Honda is launching its first-ever bit of branded VR content.
The brand will debut online videos that will let viewers experience what it would feel like to drive the ultra-fast Honda-powered, Dallara car. Their release is set to coincide with the 100th running of the Indianapolis 500 on May 29.
Created with Gannett, the experience will live online on flagship USA Today and its 92 local newspaper sites as well as on an app, called VR Stories By USA Today Network. They’ll also live on RaceWithHonda.com as well as a couple of other Honda properties, said Ernie Kelsey, senior manager of regional media and marketing at Honda. The partners have not yet decided how to get viewing devices into people’s hands, but The New York Times famously included the Google Cardboard VR viewer along with its newspaper to millions of subscribers when it launched its NYT VR.
The Honda car is usually driven by pro-driver Mario Andretti (the driver has long appeared in sweepstakes and contests and other bits of marketing for the company), Kelsey said. “We’ve long looked for ways to extend our reach and engagement, and get more people excited about racing.” The brand had been talking about using 360-degree video and virtual reality in its marketing, so when its media agency, MediaVest, approached it about doing something with Gannett, it was intrigued, said Kelsey.
The Honda VR ad is the first by Gannett’s new branded-content division, GET Creative, that the publisher officially launched in March. The division is focusing on virtual reality as a point of difference, as well as the ability to give advertisers distribution across its footprint of 110 million unique visitors. The offering builds on editorial experience Gannett already has, having produced more than 40 VR videos for its newsrooms.
Gannett’s creative team and Honda are testing the ability to reproduce the racetrack sounds in 360-degree audio, too. The videos will be labeled “VR story by Honda” to make it clear to the viewer that the video is an ad. Honda agency RPA was also involved in the campaign. A knowledgeable source said the videos were part of a seven-figure campaign.
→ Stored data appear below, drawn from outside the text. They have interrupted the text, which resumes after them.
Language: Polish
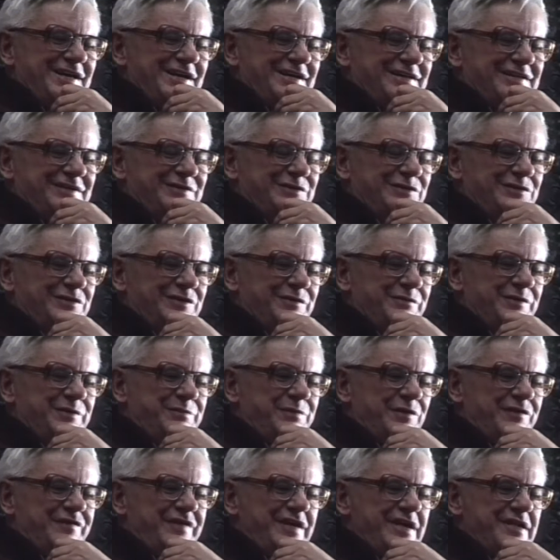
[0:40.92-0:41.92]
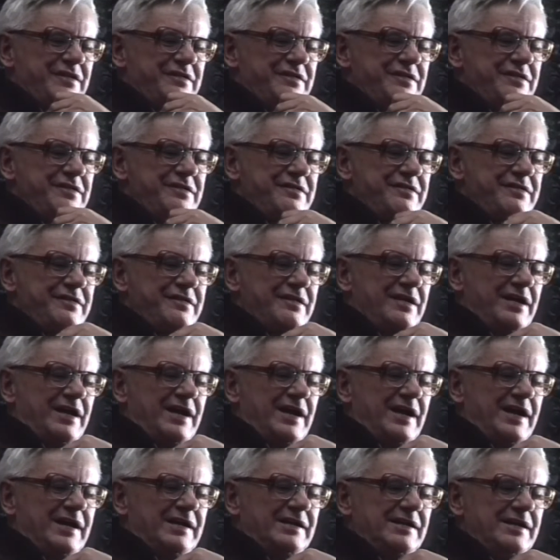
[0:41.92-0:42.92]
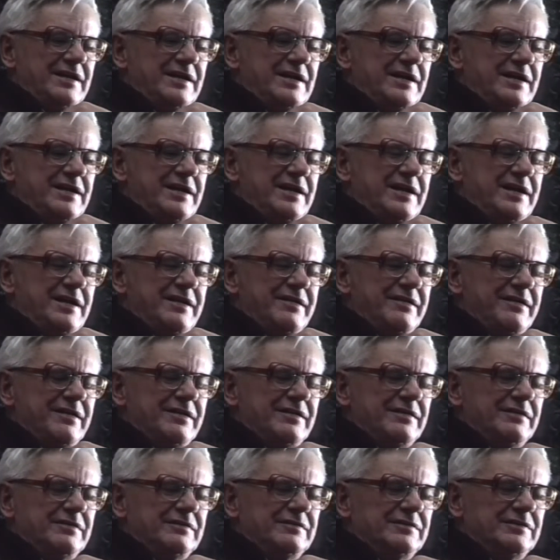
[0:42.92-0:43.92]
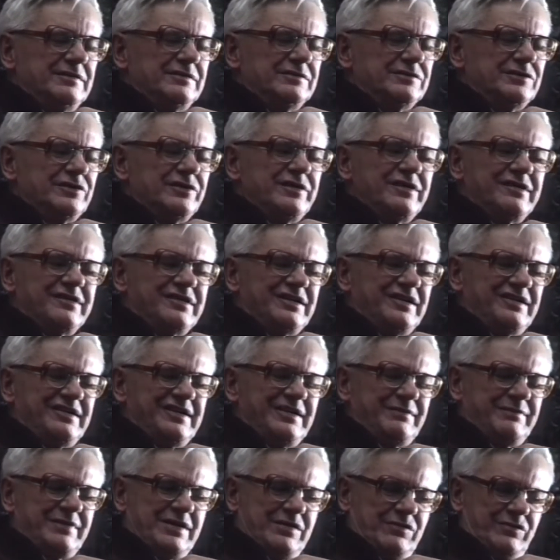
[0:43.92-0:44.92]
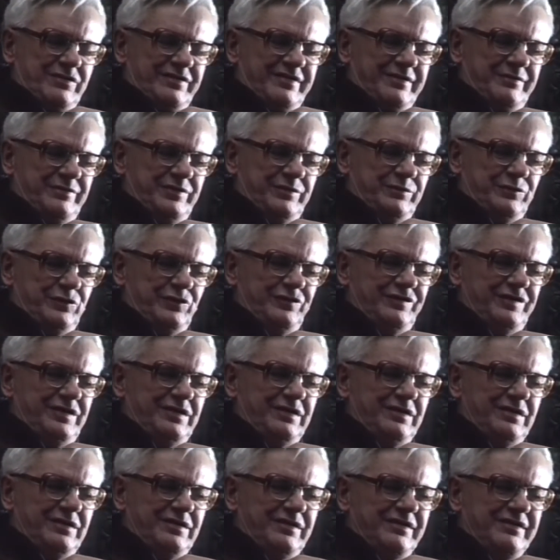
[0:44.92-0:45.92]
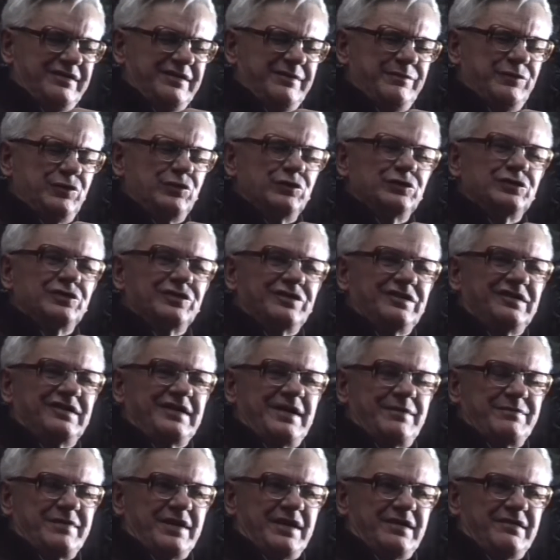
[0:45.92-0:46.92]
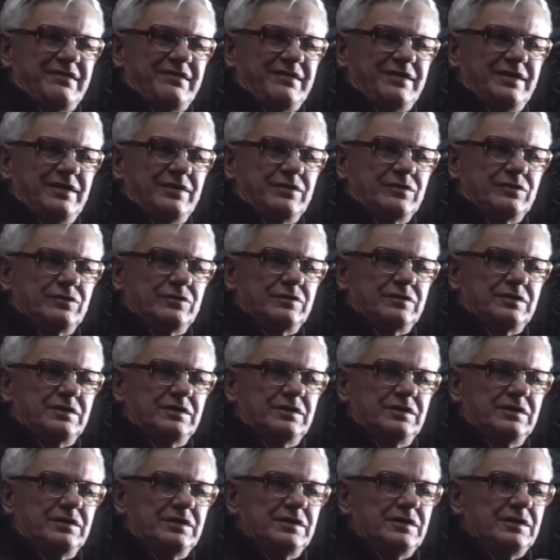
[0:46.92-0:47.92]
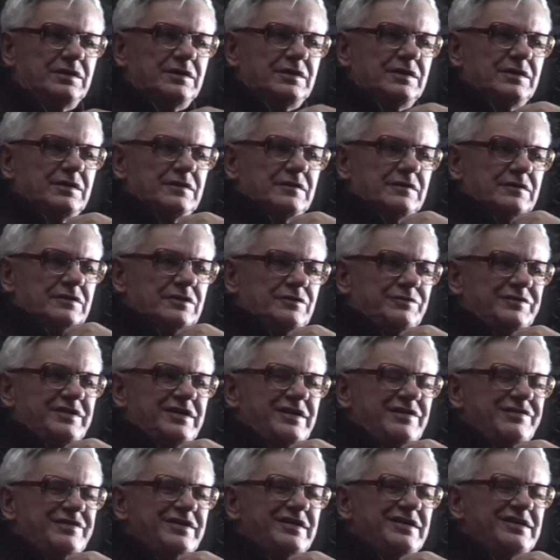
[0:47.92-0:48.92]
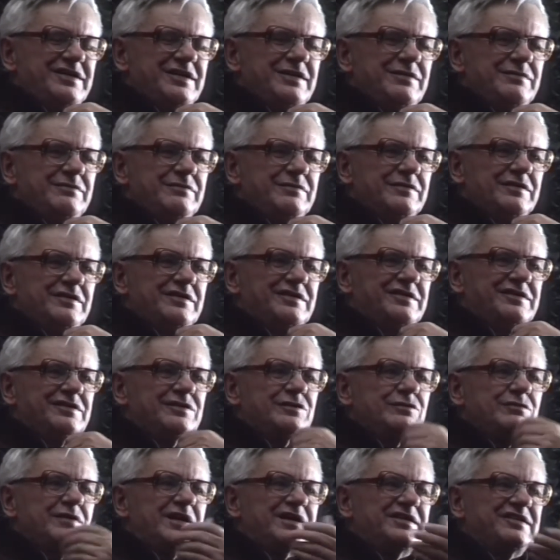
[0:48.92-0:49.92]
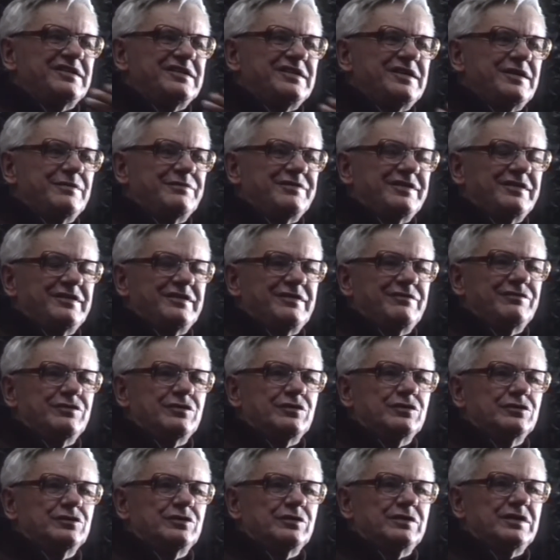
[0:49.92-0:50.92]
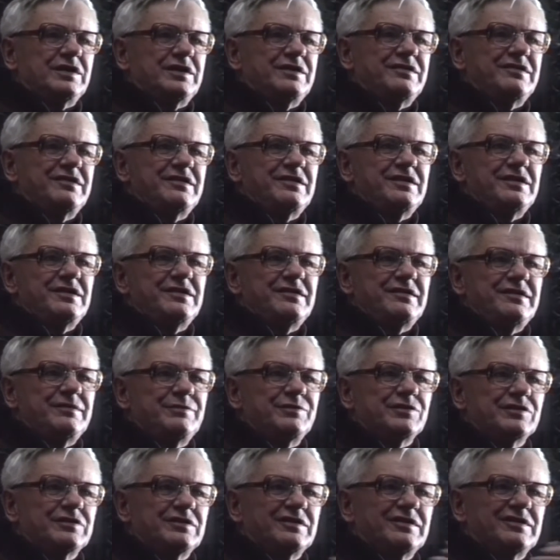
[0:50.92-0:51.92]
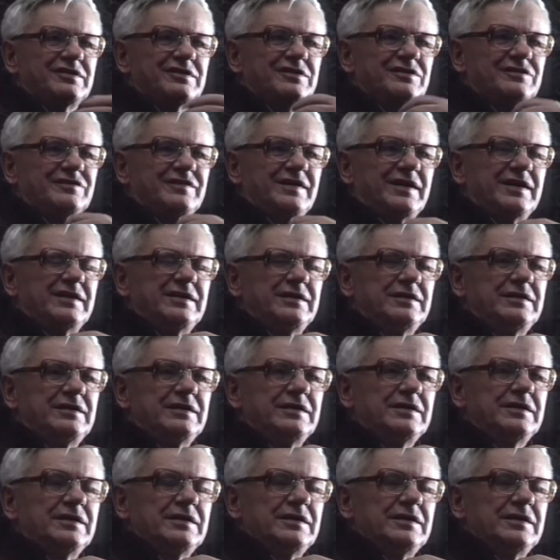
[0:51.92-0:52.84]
e, trudno mi powiedzieć, ale e, to jeszcze jest za mało, żeby, mówić, żeby utożsamiać te ruchy. No przede wszystkim sytuacje, przeciwko której ci, ci protestowali,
VR has generated a lot of interest among buyers in the last few months as publishers have begun to offer branded-content options. But most buyers say that the big challenge remains going beyond the novelty factor into becoming an everyday part of consumers’ lives. Headsets are expensive and not yet in wide distribution, and even getting the relatively inexpensive Google Cardboard viewers in people’s hands adds up. For that reason, Gannett expects that most of the Honda ad-viewing to be in the form of 360-degree videos, which can be seen on the site without the aid of a viewing device.
“If we can use VR to put more people in the race or in the pit, we can drive a very powerful experience,” said Kevin Gentzel, CRO for Gannett. He added that based on advertiser demand and Gannett’s ability to target people based on their behavior and editorial context, he sees potential for the studio producing “dozens” more such VR campaigns this year.
Honda also has been ahead on the VR trend in the R&D division for a couple of years: Last year, it received a patent for a VR device for inside the car — a way to entertain passengers and help the driver out in certain cases. Kelsey said VR is inside Honda in many different departments: “We have a group here looking 20 years into the future to see how we can implement this inside the cars,” he said. “But from a marketing standpoint, we can actually do a lot of this and use this tech right now.”